Turkish Neurosurgery
Distal Anterior Cerebral Artery Aneyrysms (Pericallosal Artery): A Report of 19 Cases and Literature Review
Paulo Henrique Pires de Aguiar2, Iracema Araújo Estevão1, César Cozar Pacheco1, Marcos Vinicius Calfat Maldaun2, Carlos Tadeu Parisi de Oliveira3
1São Francisco University, School of Medicine, Bragança Paulista/SP,
2Santa Paula Hospital, Department of Neurosurgery, São Paulo,
3São Francisco Hospital School, Department of Neurosurgery, Bragança Paulista/SP,
DOI: 10.5137/1019-5149.JTN.17412-16.2

Aim: The aim of this retrospective study was to evaluate the follow-up results of patients who received surgical treatment for distal anterior cerebral artery aneurysms (pericallosal artery) and correlate these findings with the literature.
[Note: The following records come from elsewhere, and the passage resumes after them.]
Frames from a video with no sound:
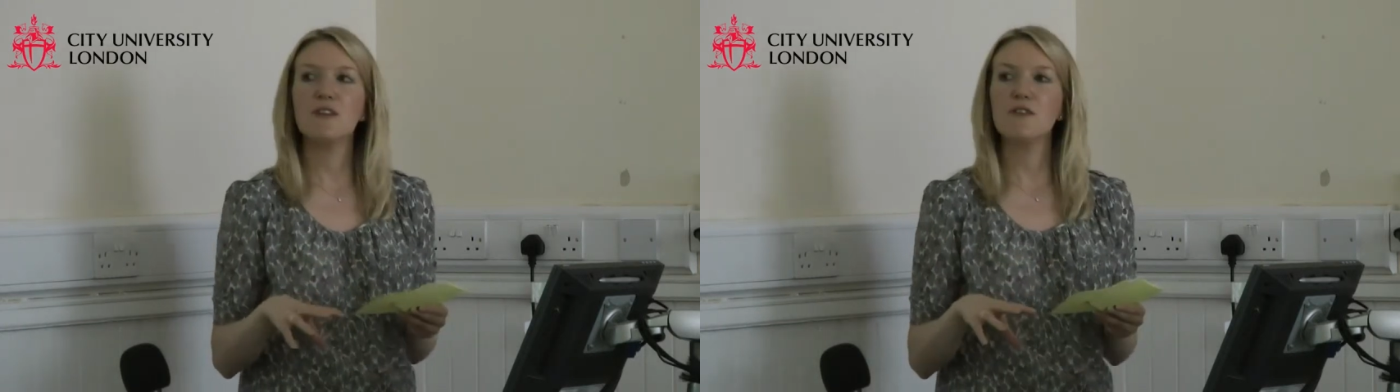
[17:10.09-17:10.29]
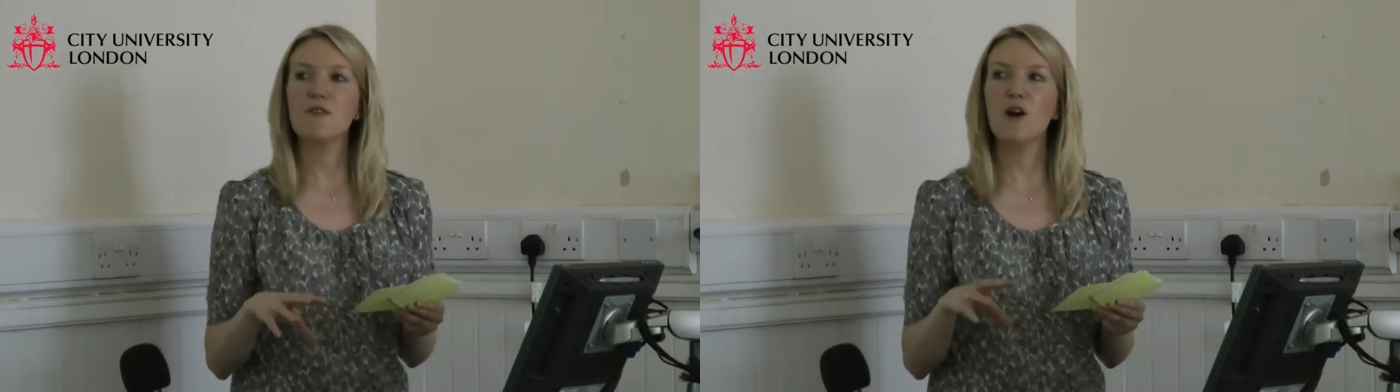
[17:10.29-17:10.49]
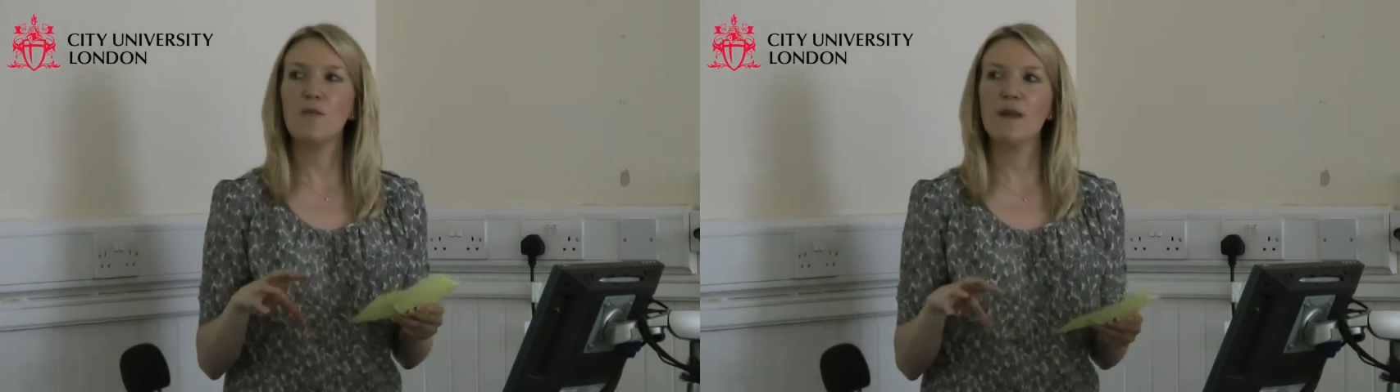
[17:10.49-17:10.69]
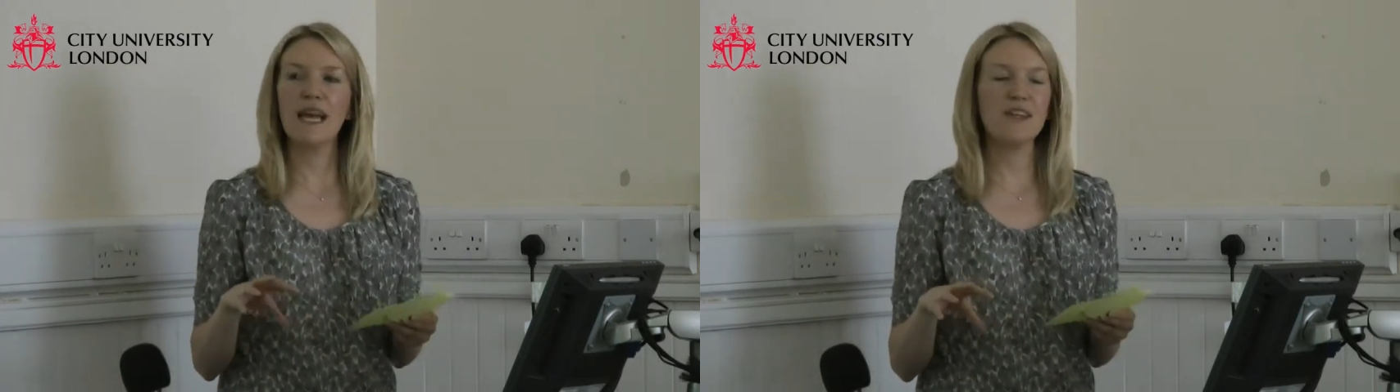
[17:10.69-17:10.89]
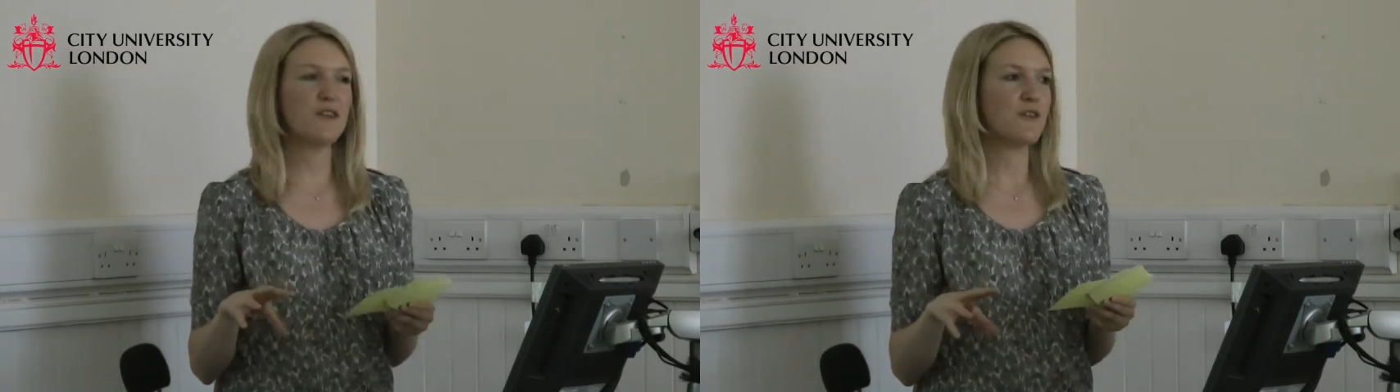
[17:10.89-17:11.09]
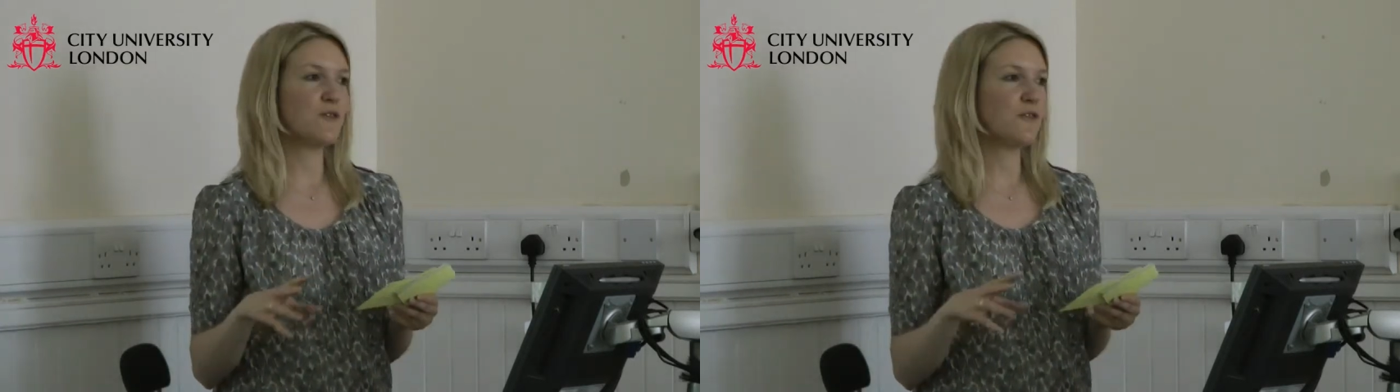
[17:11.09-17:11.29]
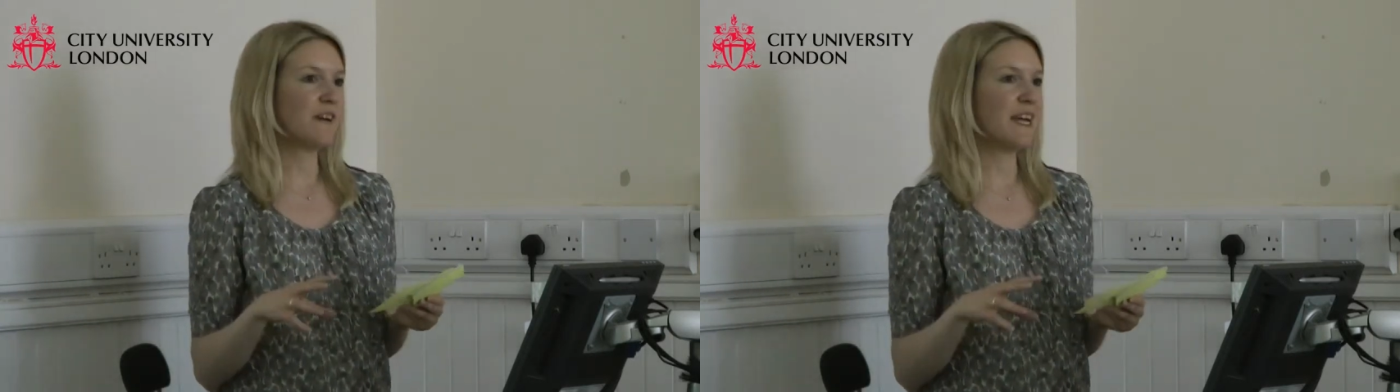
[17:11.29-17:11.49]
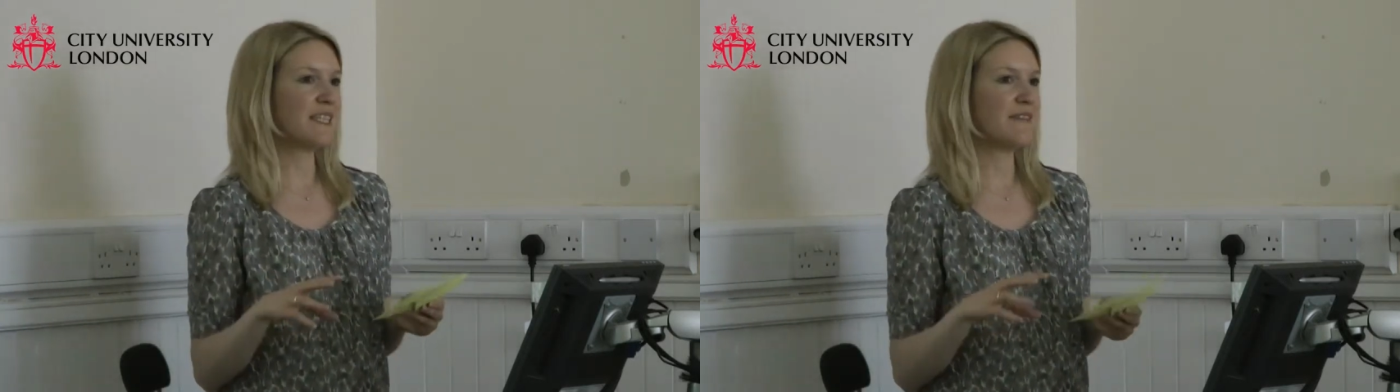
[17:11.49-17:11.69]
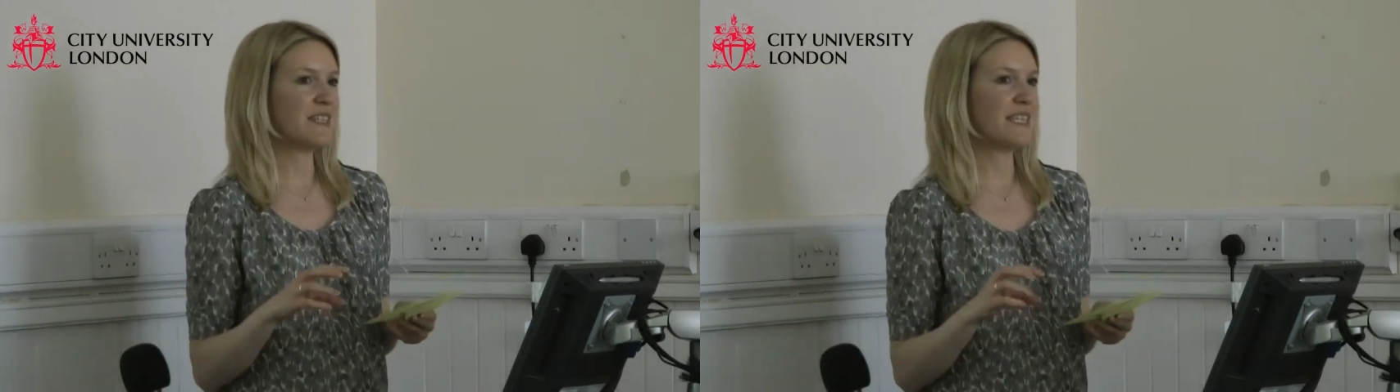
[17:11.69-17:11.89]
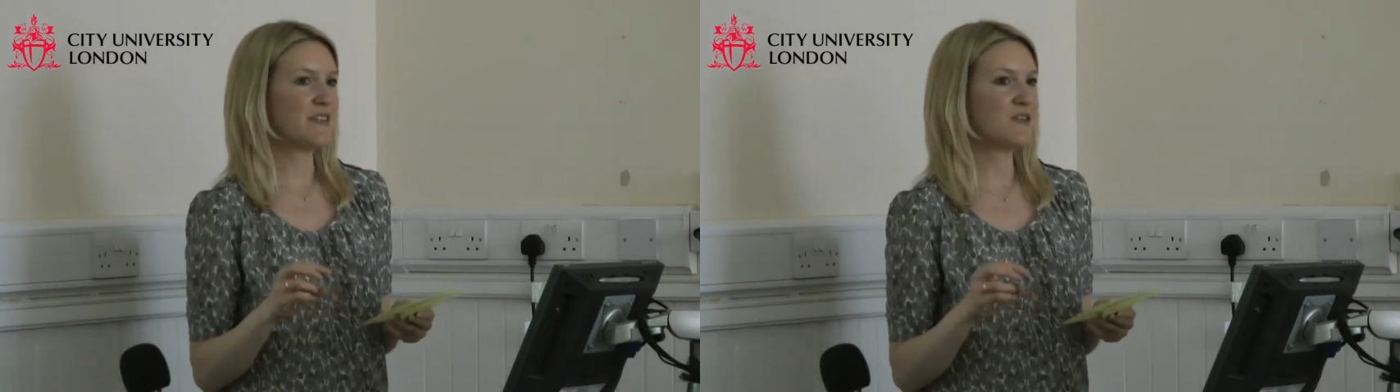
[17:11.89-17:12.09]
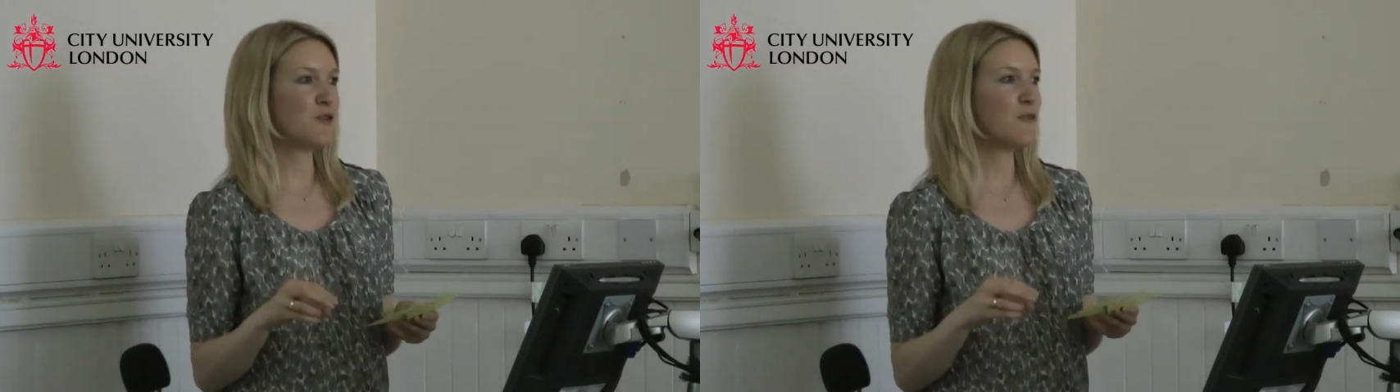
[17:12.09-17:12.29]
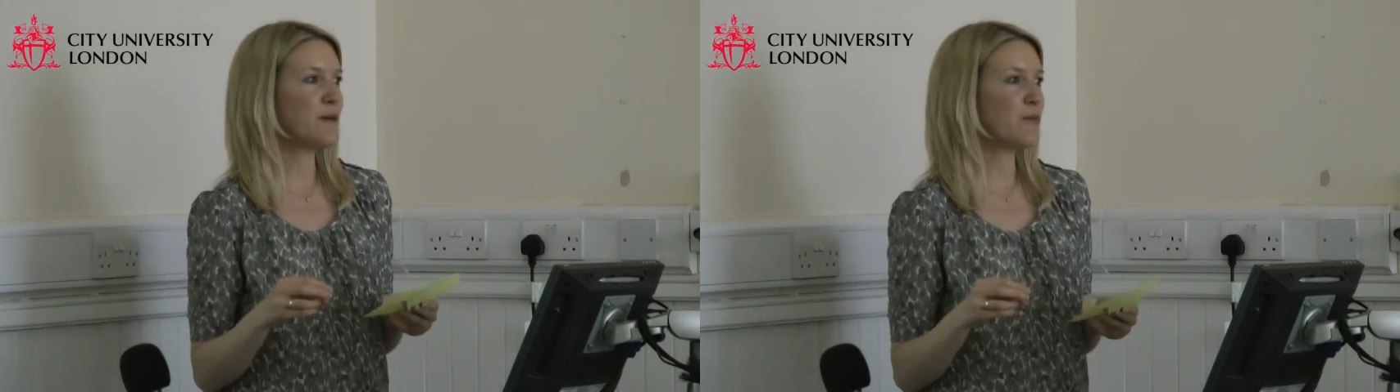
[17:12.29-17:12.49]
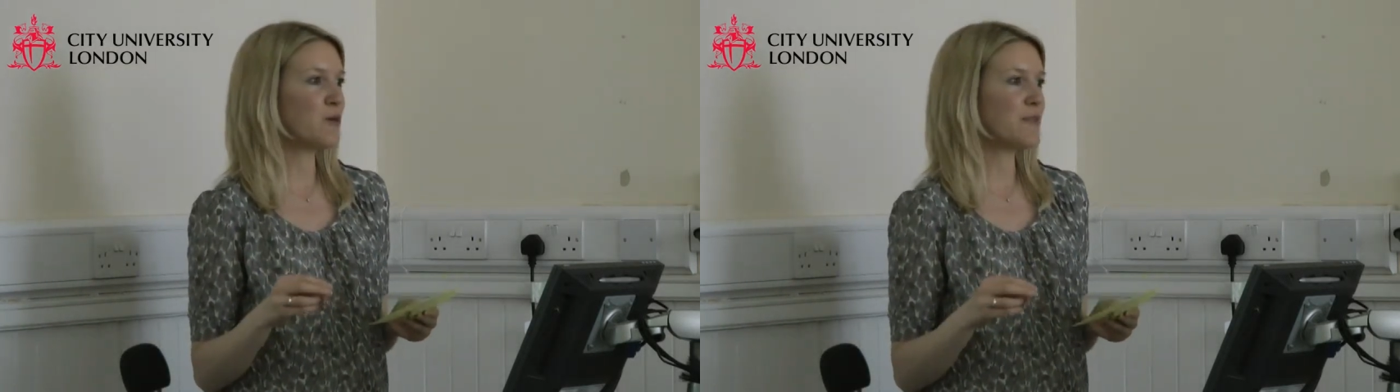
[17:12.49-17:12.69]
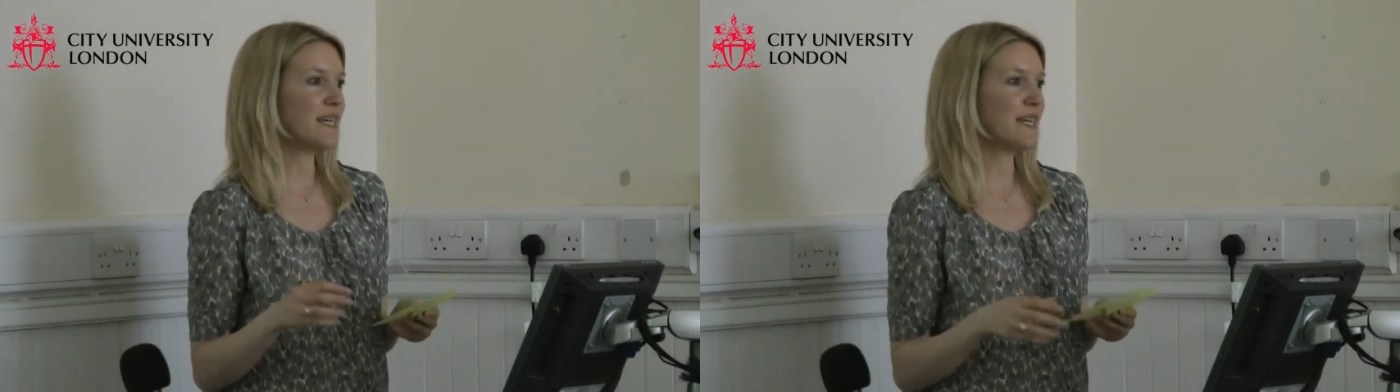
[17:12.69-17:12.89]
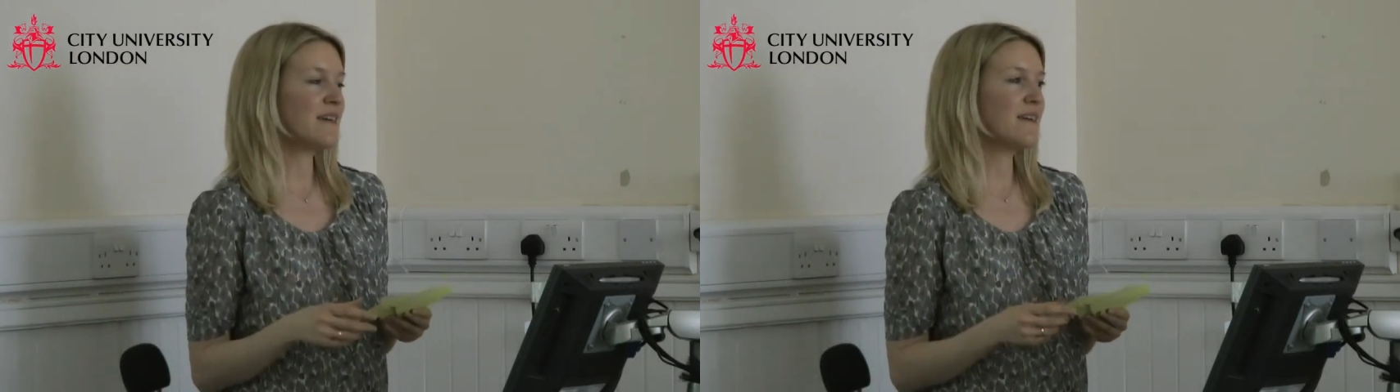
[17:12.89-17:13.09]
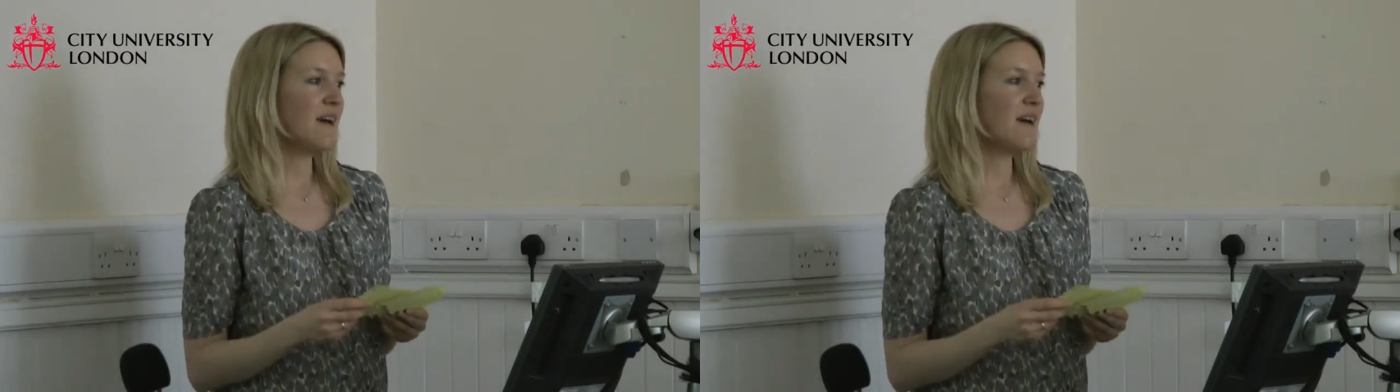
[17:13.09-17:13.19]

do combinational creativity and storyboarding.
Material and Methods: During the period of 2000 to 2013, 19 cases were operated, conducted preoperative angiographic and CT study. To classify the CT findings were used Fisher and World Federation of Neuro Surgeons (WFNS) SAH grading scales. In addition to the clinical information, angiographic and tomographic analysis, it was performed bibliographical consultation in indexed databases. Results: Results show a 4:1 ratio of affected women to men with an average age of 34 years. In 53% of cases, the right side was affected, being 42% ruptured. According to Fisher’s classification, ruptured aneurysms were 25% Fisher IV, 37.5% Fisher III, 12.5% Fisher II and 25% Fisher I. According to WFNS were 50% Grade I, 12,5% Grade III and 37,5% Grade IV. The average size of the aneurysms was 3.5 mm ranging from 3 to 8 mm. One was fusiform and others were saccular. Considering location, 53% were in fronto polar and 47% in callosomarginal. Six cases were associated with multiple aneurysms. There was no mortality due to surgery. Conclusion: According to author’s experience and references, pericallosal aneurysms should be considered having a better prognosis than aneurysms in other locations of the anterior circle of Willis. Complications are related to patients’ age and should always, as possible, be clipped due to potential risk of bleeding and difficulty of embolization.